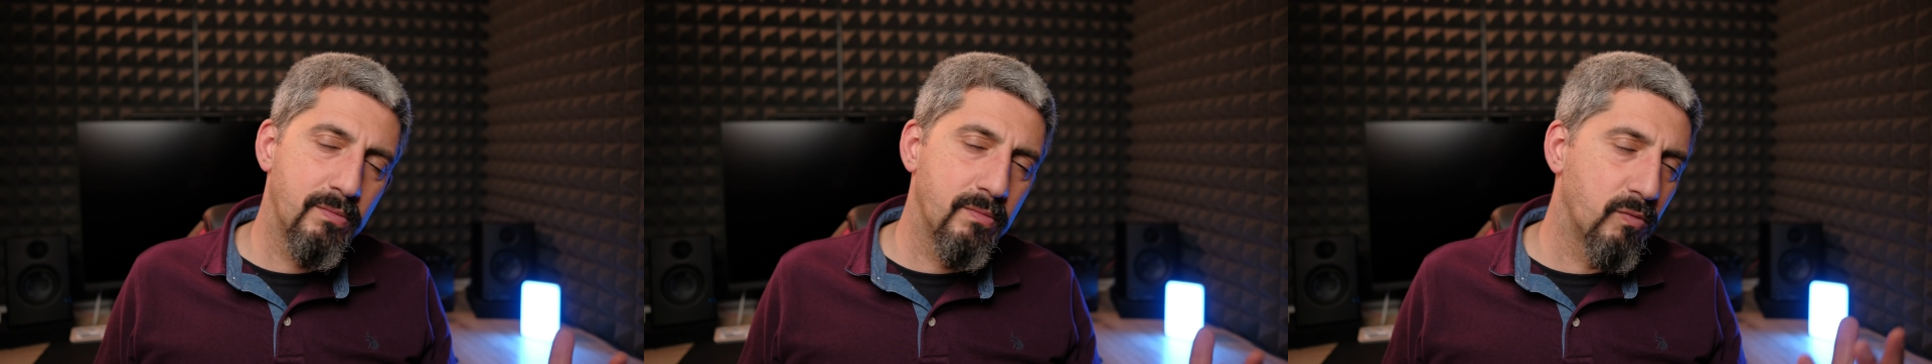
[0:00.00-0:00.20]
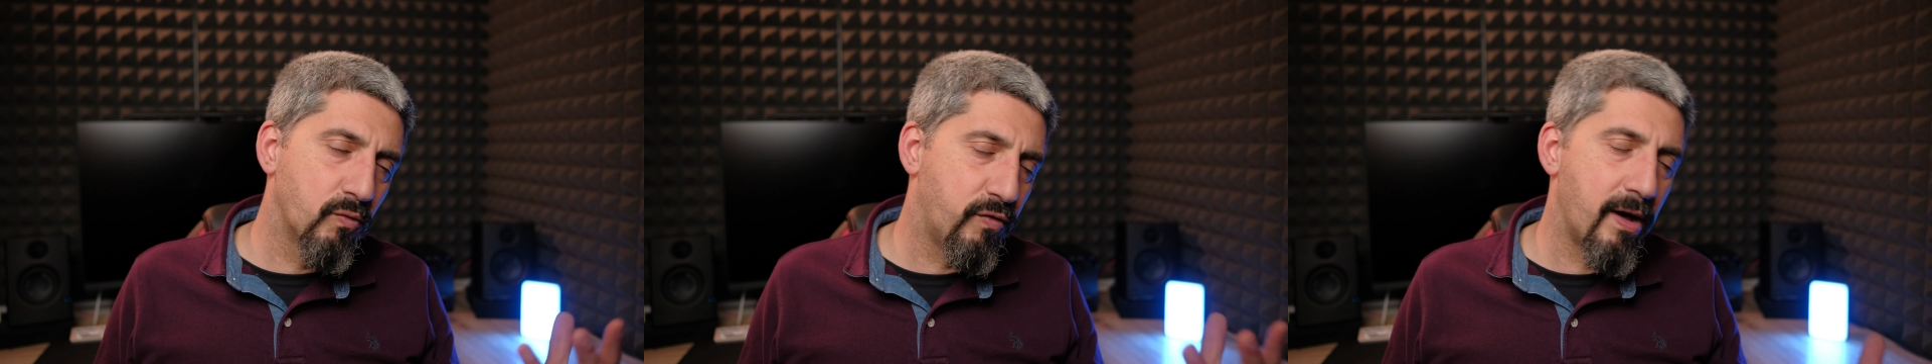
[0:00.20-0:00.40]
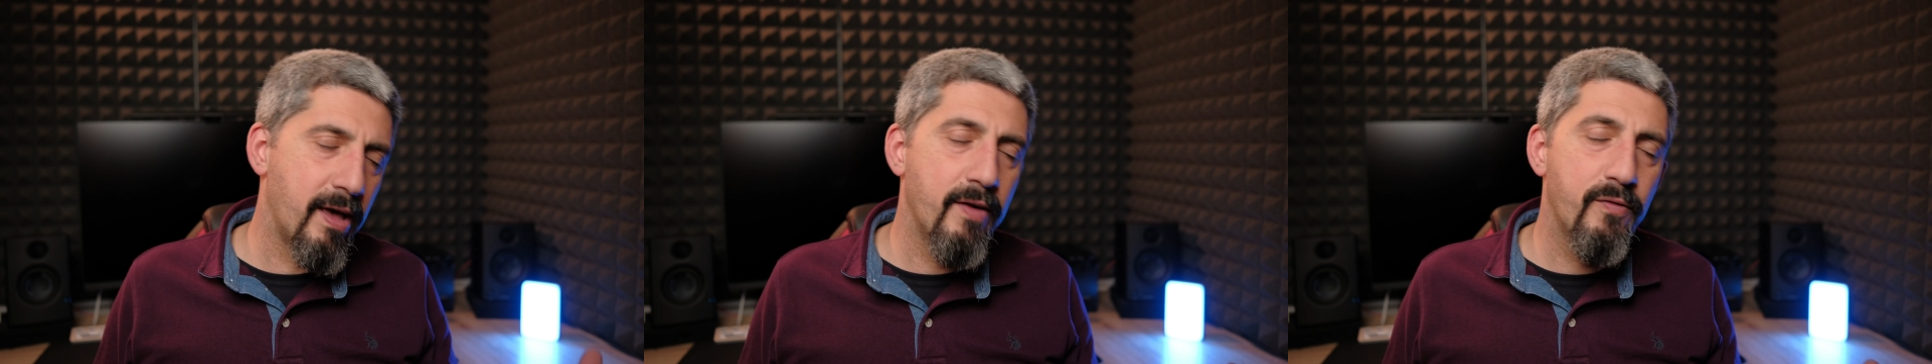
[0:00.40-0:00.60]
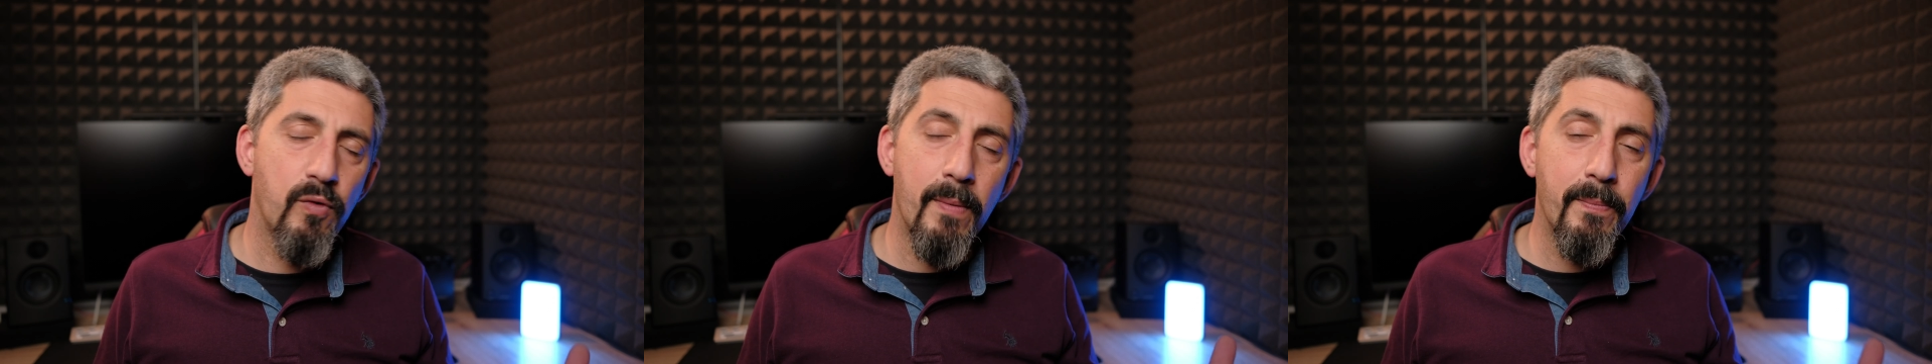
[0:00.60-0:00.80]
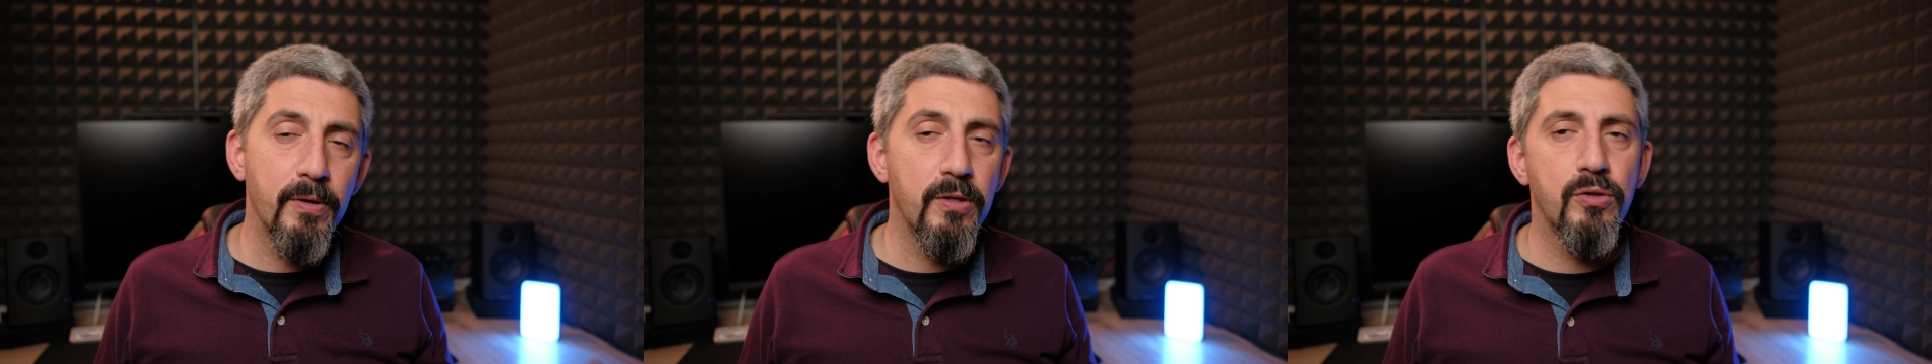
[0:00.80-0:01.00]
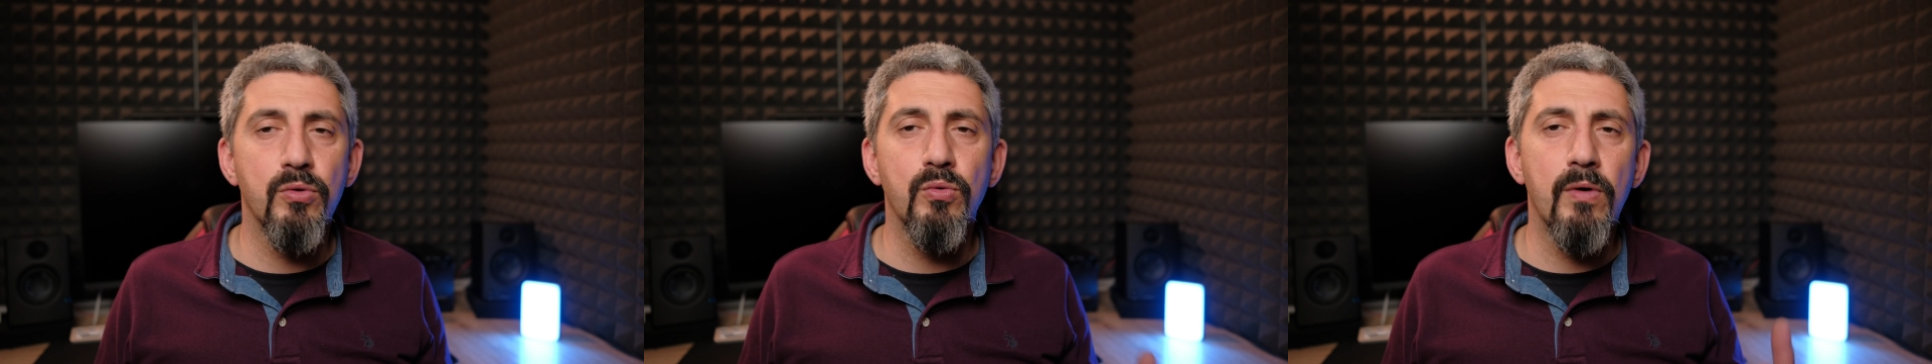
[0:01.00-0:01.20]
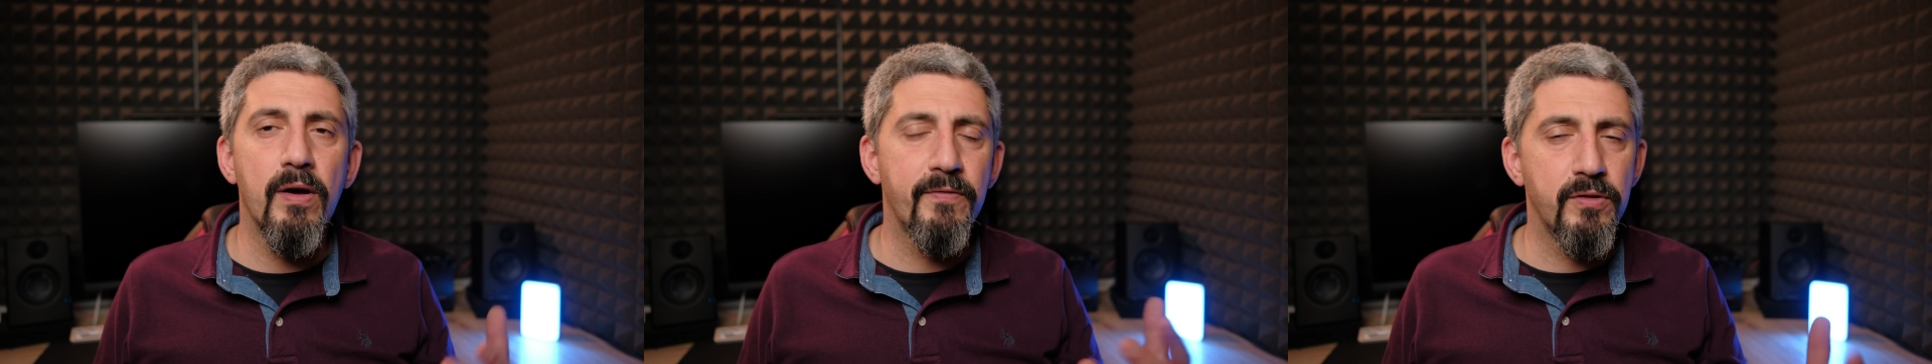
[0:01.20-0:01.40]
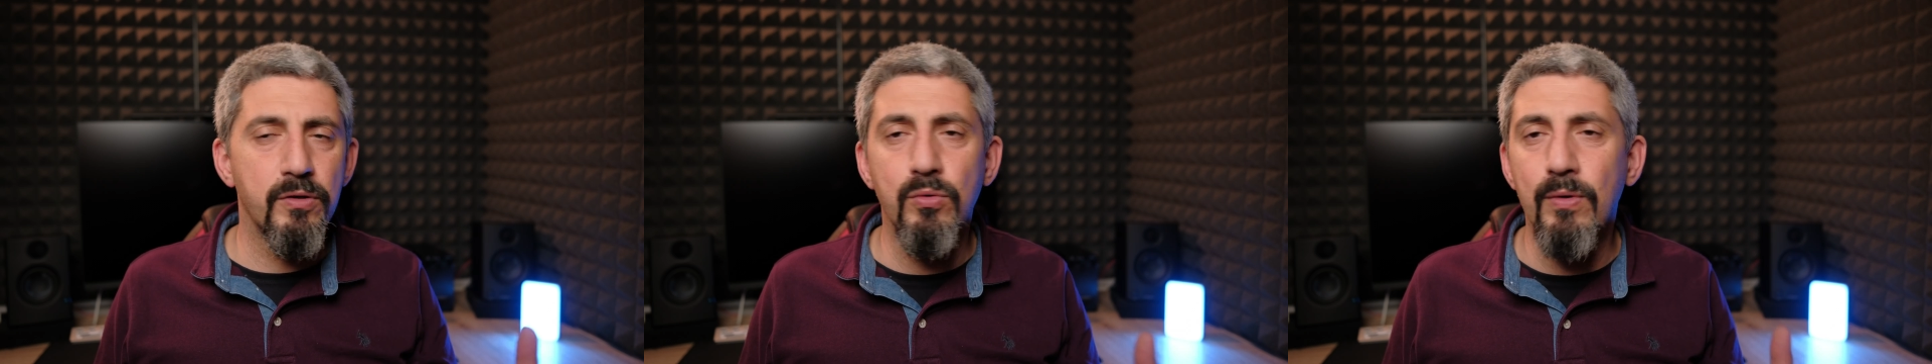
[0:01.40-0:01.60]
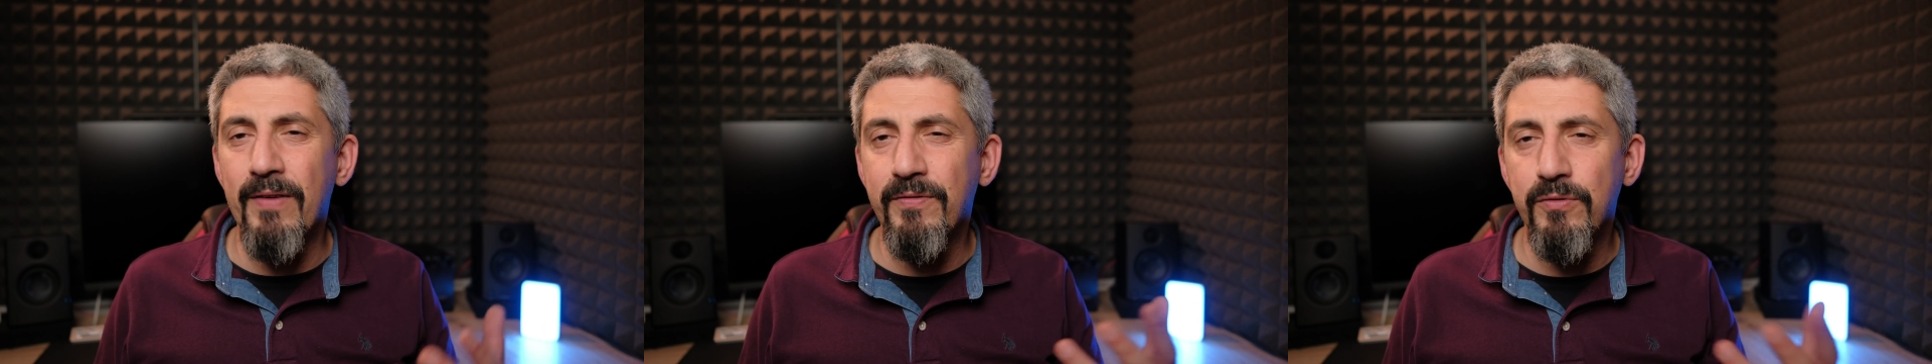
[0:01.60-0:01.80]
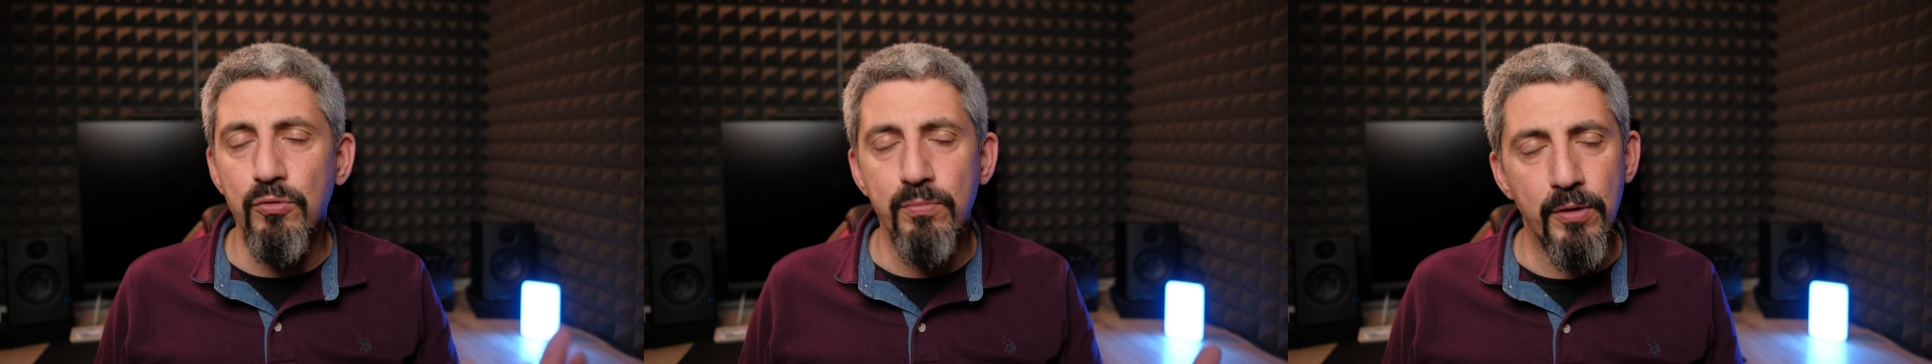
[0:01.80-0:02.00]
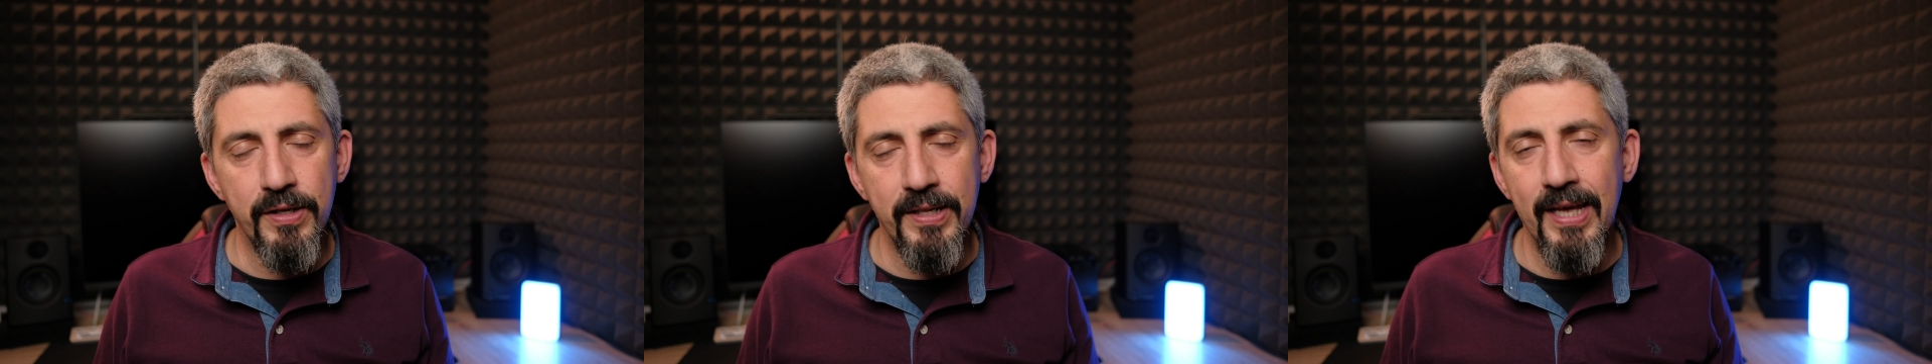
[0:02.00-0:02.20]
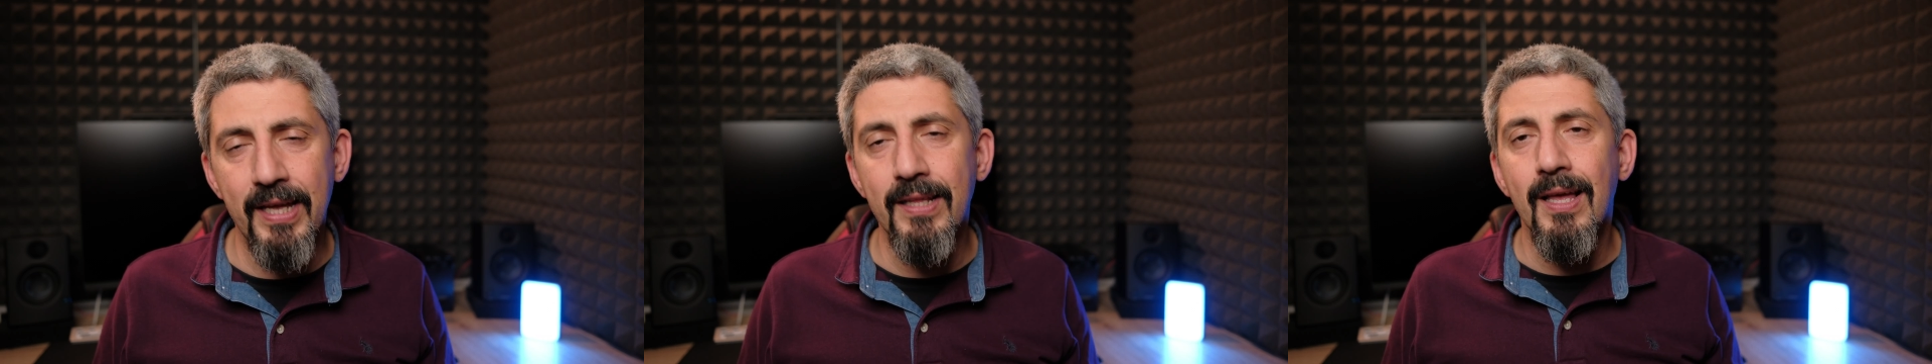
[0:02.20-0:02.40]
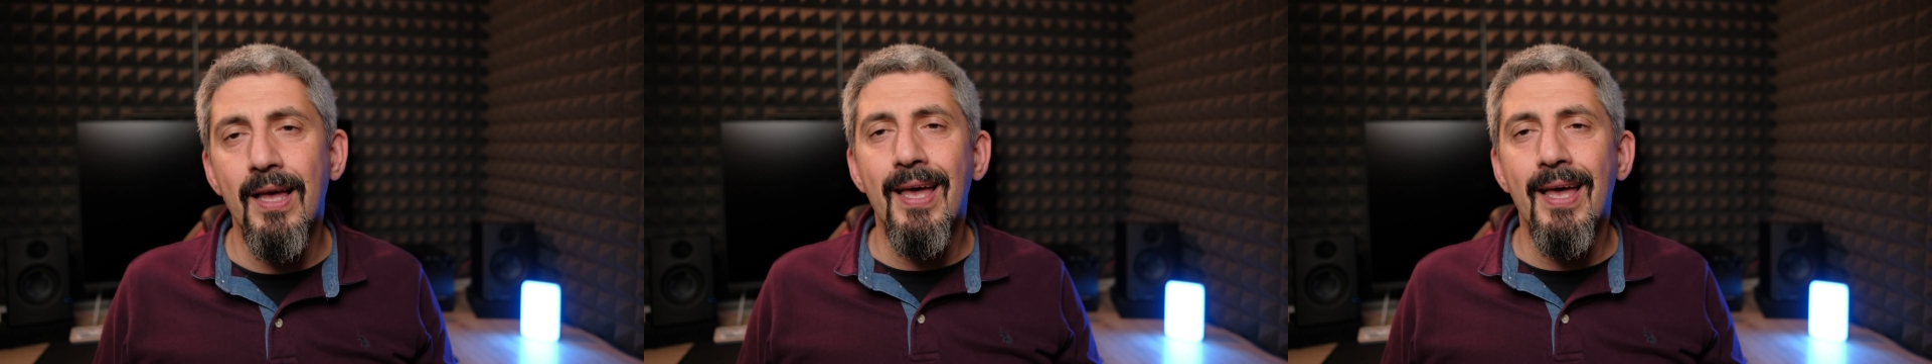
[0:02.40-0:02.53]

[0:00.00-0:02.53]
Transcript: f1.2, f2, f2.8,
•••
Exercise brief
The data should be printed again unchanged; leave its pictures out.

Result of the task
[0:00.00-0:00.20]
[0:00.20-0:00.40]
[0:00.40-0:00.60]
[0:00.60-0:00.80]
[0:00.80-0:01.00]
[0:01.00-0:01.20]
[0:01.20-0:01.40]
[0:01.40-0:01.60]
[0:01.60-0:01.80]
[0:01.80-0:02.00]
[0:02.00-0:02.20]
[0:02.20-0:02.40]
[0:02.40-0:02.53]

[0:00.00-0:02.53]
Transcript: f1.2, f2, f2.8,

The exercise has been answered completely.